Cédric Merchez est devenu champion d'Europe des Vétérans 40 à Rimini. Au lendemain de cet exploit, le Tournaisien revient avec nous sur cette superbe compétition. "Un membre de la Fédération m'a prévenu que j'étais le premier à avoir doublé un titre européen. Cela me fait un record de plus. C'est une grande fierté."

"Pupuce" l'avait annoncé, il n'allait pas dans la Botte pour faire de la figuration. Le podium était un objectif minimum. Il aura finalement fait beaucoup mieux grâce à un niveau de jeu exemplaire. Pour preuve, il n'a perdu que deux sets sur l'ensemble du tournoi. Où il y a eu pas moins de dix rencontres ! "C'est magnifique. Mais je dois reconnaître que j'ai rencontré des difficultés en huitième de finale malgré le 3-0. En quart, je loupe quatre balles de matchs et le laisse prendre un set. Mon adversaire menait 8-7 dans le suivant. Heureusement, j'ai réussi à faire la différence. S'il y avait eu une belle, cela aurait été bien plus compliqué. Car je sentais qu'il avait compris ma façon de jouer. Je n'avais plus vraiment de cartouches pour faire la différence. En demi, face à un Italien, j'ai également dû batailler énormément. On m'avait annoncé un opposant moins fort sur papier. Je me suis alors mis trop de pression. Cela m'a coûté de bêtes points. En plus, j'avais très chaud. J'ai dû m'adapter pour la finale."

Une finale qui n'aura finalement été qu'une formalité face au Polonais, Artur Daniel. Le score en atteste : un 3-0 bien tassé avec des sets à 11-6, 11-4 et 11-5. Et pour cause, les supporters adverses avaient réveillé la bête de compétiteur qui sommeille au fond du Tournaisien. "Ils disaient à tout le monde que j'étais battu d'avance. Que je n'aurai aucune chance. C'est revenu jusqu'à mes oreilles.

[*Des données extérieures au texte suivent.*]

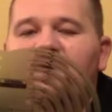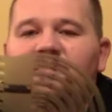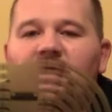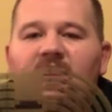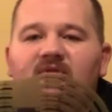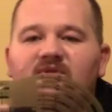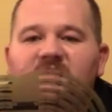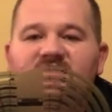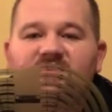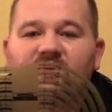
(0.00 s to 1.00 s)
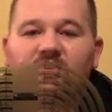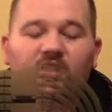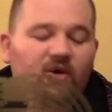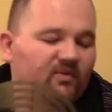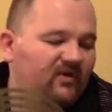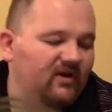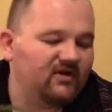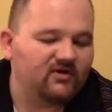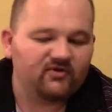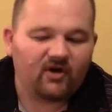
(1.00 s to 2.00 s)
If you have a specific curve you
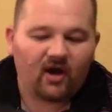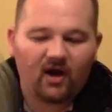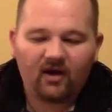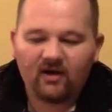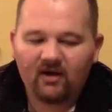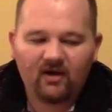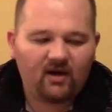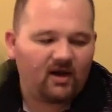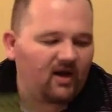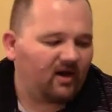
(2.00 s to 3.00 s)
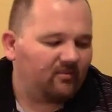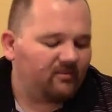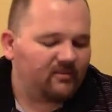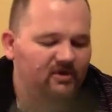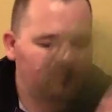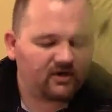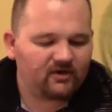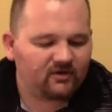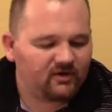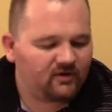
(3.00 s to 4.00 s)
need to draw, you
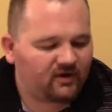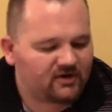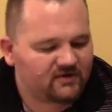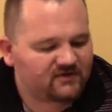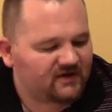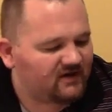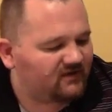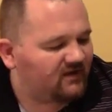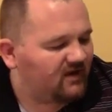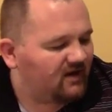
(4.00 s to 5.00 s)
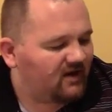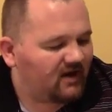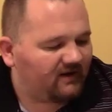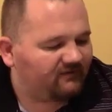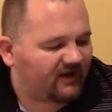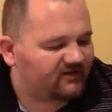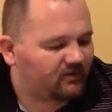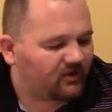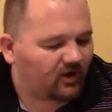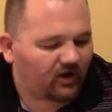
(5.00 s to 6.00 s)
can use these. A
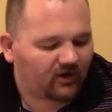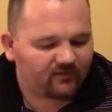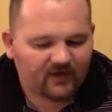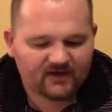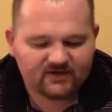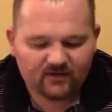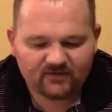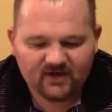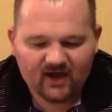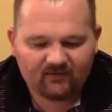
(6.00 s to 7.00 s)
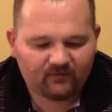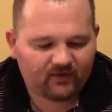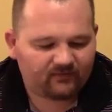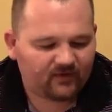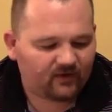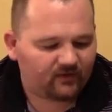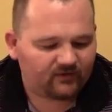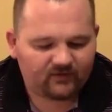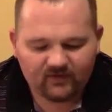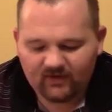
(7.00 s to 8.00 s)
flexible curve, I don't have one of those.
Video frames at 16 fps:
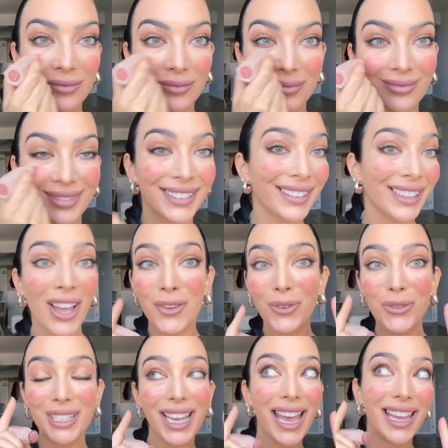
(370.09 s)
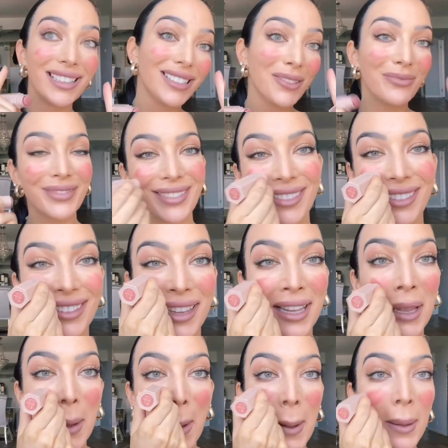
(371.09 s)
Then I'm going to look like Rosie and
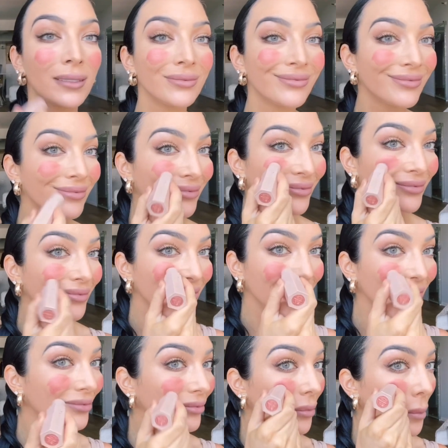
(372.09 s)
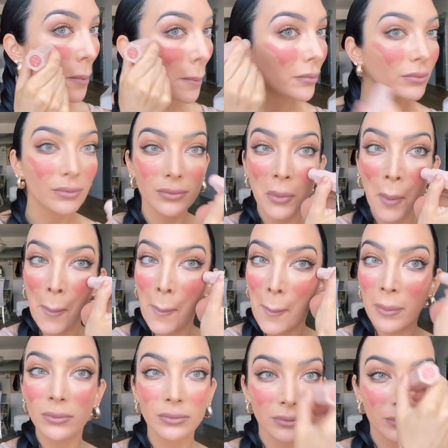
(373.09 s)
Jim and put on this
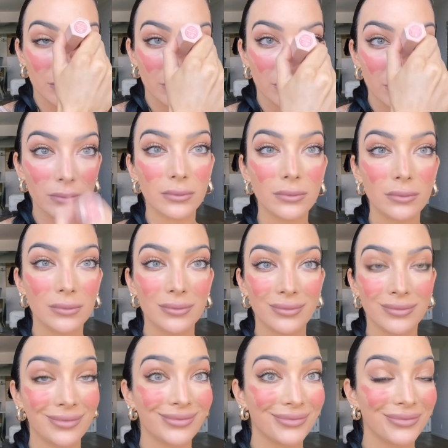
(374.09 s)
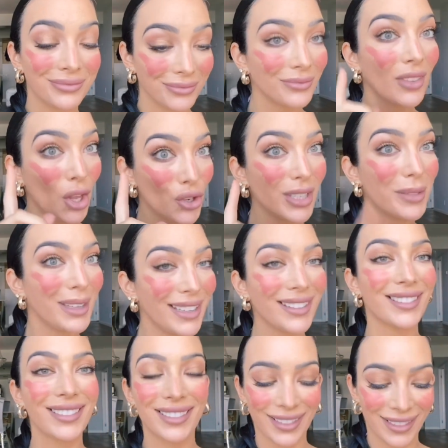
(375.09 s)
Fenty blush, which is the color
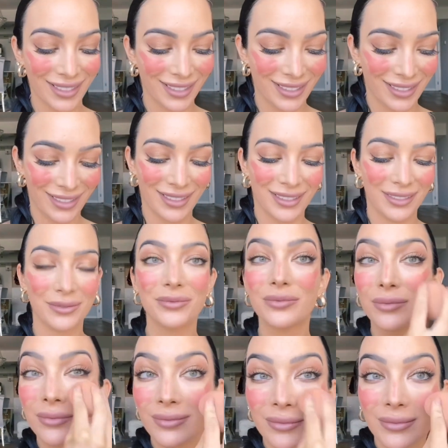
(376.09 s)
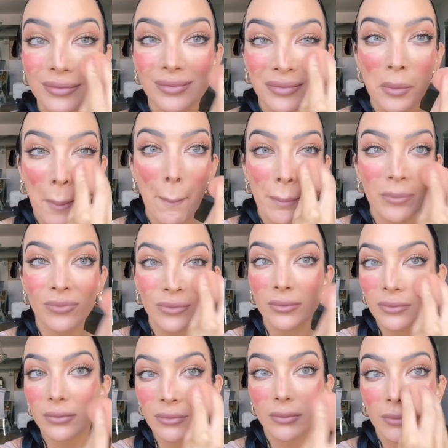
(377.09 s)
Beach Bum. It's a matchstick
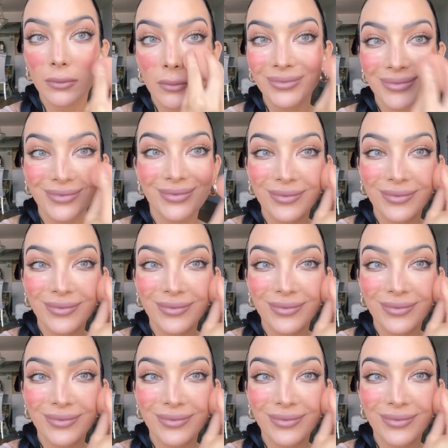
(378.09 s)
by Fenty Beauty.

Je n'ai pas répondu à ces provocations. Mais au fond de moi, je me sentais plus motivé que jamais. D'autant que je suis monté en puissance tout au long du tournoi. En finale, j'ai tout simplement livré mon meilleur match. Je me sentais tout simplement intouchable. J'ai eu l'impression d'être remonté une vingtaine d'années en arrière. Quand j'étais top 10 belge et que je battais Samsonov, le numéro 1 mondial de l'époque."

Car en double, avec le Slovaque Tadej Vodusek, le Tournaisien a également brillé en décrochant le bronze (NDLR : à Budapest, il avait obtenu l'argent avec son traditionnel partenaire). Sa participation n'était pourtant pas prévue. "C'est en arrivant à la salle que j'ai appris que je jouais en double également. Au départ, je pensais que mon coéquipier m'avait inscrit. Puis, j'ai appris que la Fédération pouvait nous donner un partenaire d'office. Tadej me connaissait."